Os investigadores quiseram utilizar a silimarina em virtude das suas propriedades antioxidantes e do seu longo historial de utilização no tratamento das disfunções hepáticas. Após 12 meses de tratamento os resultados eram espantosos. Apesar de a glicémia em jejum ter aumentado ligeiramente durante o primeiro mês de tratamento, os seus níveis baixaram depois de forma progressiva e significativa, de uma média de 190 mg/dl para 174 mg/dl. Apesar de uma tal diminuição dos níveis de açúcar no sangue poder aumentar o risco de hipoglicemia, os pacientes tratados com silimarina não registaram aumento do número de episódios ligeiros nem graves de hipoglicemia, o que sugere que a silimarina estabiliza a glicémia ao mesmo tempo que a diminui.
O tratamento com silimarina provocou também outros benefícios: os níveis de açúcar na urina passaram de uma média de 37 gramas por litro para 22 gramas por litro. Os níveis de hemoglobina glicosilada diminuíram significativamente, indicando uma melhoria global do controlo da glicémia.
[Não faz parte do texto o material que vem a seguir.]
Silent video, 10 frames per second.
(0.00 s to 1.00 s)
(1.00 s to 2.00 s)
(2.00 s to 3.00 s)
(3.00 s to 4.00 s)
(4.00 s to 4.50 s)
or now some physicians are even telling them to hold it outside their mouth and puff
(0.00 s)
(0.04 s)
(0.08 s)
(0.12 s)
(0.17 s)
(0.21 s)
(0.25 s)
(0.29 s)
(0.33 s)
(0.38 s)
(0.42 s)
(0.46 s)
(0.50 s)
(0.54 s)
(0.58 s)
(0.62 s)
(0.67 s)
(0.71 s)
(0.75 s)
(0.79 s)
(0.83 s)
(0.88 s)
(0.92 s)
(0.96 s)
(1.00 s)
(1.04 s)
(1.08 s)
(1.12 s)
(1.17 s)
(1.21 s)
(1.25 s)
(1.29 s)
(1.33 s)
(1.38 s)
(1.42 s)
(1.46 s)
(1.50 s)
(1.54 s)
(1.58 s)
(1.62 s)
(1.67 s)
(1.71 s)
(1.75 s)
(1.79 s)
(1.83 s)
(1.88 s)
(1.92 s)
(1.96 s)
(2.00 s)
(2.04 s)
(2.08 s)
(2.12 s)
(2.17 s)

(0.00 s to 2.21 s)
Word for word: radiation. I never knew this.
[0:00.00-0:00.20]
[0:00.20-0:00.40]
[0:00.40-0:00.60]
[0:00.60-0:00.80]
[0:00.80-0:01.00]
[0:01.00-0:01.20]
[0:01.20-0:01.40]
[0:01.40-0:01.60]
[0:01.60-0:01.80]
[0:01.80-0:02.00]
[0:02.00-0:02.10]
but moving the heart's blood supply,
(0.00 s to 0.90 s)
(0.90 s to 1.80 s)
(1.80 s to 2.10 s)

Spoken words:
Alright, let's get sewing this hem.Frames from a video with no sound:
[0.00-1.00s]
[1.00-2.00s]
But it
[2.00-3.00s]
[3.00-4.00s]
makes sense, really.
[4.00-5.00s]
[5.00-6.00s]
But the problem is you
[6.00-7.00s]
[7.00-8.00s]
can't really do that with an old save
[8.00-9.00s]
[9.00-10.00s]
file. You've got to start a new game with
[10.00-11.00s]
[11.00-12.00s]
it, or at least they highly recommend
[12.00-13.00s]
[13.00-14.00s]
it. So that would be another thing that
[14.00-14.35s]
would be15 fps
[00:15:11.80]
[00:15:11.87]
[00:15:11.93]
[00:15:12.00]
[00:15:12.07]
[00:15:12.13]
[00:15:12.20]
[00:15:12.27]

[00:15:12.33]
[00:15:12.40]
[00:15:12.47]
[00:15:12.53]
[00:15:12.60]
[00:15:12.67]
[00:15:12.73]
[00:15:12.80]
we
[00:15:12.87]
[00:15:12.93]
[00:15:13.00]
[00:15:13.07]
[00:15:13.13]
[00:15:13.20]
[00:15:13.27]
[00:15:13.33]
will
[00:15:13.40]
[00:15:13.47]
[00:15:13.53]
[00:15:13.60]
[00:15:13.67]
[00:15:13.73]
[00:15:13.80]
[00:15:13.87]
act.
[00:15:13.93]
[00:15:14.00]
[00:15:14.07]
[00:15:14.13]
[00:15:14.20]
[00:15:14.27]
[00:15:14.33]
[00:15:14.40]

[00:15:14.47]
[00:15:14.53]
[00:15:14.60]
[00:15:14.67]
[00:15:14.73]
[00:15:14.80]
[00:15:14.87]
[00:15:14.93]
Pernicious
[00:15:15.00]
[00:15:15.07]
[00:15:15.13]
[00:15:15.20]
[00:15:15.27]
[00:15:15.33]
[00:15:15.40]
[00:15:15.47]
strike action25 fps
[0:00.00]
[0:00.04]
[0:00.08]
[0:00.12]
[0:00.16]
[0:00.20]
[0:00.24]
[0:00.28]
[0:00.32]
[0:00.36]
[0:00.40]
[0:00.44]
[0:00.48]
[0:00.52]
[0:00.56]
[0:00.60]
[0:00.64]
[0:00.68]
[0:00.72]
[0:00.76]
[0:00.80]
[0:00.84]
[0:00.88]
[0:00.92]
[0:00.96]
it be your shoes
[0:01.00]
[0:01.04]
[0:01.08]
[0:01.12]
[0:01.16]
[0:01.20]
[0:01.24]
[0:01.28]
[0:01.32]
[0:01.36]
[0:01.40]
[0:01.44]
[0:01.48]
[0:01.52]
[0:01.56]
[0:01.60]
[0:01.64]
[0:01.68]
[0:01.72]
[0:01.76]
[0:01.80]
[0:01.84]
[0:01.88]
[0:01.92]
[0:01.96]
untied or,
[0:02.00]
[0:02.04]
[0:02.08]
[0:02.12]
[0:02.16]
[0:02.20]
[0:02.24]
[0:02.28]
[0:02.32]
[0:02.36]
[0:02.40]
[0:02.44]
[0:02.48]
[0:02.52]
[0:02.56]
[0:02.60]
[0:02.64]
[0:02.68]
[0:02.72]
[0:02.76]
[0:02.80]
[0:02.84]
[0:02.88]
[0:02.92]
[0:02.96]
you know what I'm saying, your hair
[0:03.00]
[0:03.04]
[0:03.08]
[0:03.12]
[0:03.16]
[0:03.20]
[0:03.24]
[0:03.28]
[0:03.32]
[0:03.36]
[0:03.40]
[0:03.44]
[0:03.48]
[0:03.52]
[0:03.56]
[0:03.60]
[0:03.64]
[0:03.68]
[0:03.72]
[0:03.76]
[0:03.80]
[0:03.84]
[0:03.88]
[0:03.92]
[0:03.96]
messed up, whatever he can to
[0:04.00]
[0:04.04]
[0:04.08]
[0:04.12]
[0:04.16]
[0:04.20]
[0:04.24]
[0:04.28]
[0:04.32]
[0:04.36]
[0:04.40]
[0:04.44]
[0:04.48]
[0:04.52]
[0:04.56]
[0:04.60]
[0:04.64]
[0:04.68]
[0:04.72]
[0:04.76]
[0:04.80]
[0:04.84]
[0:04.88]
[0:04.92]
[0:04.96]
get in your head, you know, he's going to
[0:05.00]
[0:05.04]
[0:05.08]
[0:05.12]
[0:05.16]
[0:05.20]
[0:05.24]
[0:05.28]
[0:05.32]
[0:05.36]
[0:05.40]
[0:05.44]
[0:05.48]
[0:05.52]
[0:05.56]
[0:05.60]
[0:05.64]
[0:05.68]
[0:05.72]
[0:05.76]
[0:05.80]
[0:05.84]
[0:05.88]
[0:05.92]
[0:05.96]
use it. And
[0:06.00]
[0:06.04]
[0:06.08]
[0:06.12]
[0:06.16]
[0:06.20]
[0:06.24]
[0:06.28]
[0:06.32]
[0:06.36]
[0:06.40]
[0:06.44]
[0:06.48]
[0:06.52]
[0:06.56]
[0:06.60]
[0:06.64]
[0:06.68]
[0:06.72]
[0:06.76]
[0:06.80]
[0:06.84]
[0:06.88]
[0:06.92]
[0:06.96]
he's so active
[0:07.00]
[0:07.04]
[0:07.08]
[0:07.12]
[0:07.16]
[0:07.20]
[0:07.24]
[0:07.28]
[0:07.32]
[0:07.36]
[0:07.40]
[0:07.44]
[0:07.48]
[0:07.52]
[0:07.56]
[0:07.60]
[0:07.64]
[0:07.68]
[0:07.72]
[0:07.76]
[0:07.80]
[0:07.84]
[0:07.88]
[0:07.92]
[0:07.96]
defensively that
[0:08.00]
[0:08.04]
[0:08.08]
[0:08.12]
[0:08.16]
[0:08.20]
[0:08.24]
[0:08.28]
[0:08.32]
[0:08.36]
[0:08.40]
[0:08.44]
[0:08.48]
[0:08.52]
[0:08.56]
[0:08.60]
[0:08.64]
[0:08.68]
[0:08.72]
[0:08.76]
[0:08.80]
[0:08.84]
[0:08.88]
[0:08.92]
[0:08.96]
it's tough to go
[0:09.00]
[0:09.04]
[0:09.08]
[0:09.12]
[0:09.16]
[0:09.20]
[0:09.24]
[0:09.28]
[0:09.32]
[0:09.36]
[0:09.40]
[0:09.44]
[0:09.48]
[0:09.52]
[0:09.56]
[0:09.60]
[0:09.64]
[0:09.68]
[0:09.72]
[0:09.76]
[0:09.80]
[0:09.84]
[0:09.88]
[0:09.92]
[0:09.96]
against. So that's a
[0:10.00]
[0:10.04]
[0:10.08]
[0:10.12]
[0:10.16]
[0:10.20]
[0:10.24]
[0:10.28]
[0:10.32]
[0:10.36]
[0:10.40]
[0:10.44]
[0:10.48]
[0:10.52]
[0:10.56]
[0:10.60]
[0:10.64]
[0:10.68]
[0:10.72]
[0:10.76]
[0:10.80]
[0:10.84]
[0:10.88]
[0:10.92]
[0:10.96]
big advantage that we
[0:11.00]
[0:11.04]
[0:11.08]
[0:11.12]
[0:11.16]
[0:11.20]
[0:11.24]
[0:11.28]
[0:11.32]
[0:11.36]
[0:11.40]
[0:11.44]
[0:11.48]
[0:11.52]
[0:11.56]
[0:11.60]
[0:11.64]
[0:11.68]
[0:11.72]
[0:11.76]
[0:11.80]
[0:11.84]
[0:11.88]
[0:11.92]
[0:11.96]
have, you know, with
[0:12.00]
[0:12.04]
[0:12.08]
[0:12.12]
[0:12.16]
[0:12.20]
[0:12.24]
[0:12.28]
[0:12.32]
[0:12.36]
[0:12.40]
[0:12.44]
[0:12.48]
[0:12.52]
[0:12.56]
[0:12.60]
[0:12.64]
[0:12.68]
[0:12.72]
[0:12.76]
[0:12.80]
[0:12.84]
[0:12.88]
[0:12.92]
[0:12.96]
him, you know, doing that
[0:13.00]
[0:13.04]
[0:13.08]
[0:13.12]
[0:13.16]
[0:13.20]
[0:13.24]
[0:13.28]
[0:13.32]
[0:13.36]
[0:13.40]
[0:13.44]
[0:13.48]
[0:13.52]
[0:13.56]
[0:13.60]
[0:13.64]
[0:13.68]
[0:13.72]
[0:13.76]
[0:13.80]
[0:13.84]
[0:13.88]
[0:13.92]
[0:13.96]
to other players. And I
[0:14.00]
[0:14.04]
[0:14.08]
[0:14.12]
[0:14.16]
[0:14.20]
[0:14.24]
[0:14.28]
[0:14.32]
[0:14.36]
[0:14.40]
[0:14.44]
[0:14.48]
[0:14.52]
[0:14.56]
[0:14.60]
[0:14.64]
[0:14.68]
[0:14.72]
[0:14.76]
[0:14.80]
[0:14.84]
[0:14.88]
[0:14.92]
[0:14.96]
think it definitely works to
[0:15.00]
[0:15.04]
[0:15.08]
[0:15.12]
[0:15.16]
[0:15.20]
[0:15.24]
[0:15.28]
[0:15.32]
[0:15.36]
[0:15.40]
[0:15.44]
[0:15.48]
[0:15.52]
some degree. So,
As necessidades diárias médias em insulina dos indivíduos diminuíram durante o estudo, passando de 55 UI por dia para 42 UI. Além disso, os níveis de SGOT (Transaminase glutâmino oxalacética no soro sanguíneo) e de SGPT (Transaminase glutâmico pirúvica no soro sanguíneo) baixaram significativamente nos pacientes que tomaram a silimarina, confirmando que o funcionamento do fígado havia melhorado. Os níveis sanguíneos de malondialdeído – um marcador das lesões radicalares – diminuíram, aproximando-se dos dos indivíduos saudáveis. Não se observou qualquer destes benefícios no grupo de controlo.
Inibe o crescimento e a proliferação das células cancerosas
Estudos epidemiológicos mostraram que uma alimentação rica em flavonóides parecia atenuar o risco de um determinado número de cancros, incluindo os da mama e da próstata.
Um estudo in vitro recente mostrou que a silibina consegue travar a progressão celular em linhagens cancerosas da próstata, provavelmente por inibição de diferentes proteínas quinase. Neste estudo, a silibina transformou uma proporção significativa de células malignas em células normais e diferenciadas da próstata (Proc Natl Acad Sci USA 1999; 96: 7490S).
Investigadores americanos haviam já indicado que a silimarina atrasa o crescimento de células cancerosas humanas (Journal of Investigative Dermatology, 1997; 108: 547,#60). Num estudo em culturas celulares, os investigadores determinaram que a silimarina inibe os receptores epidérmicos das células do factor de crescimento – um tipo de receptor de tirosina quinase que propicia o crescimento tumoral. Os investigadores concluíram que o tratamento com silimarina tinha como resultado uma forte e significativa inibição do crescimento e da proliferação celular.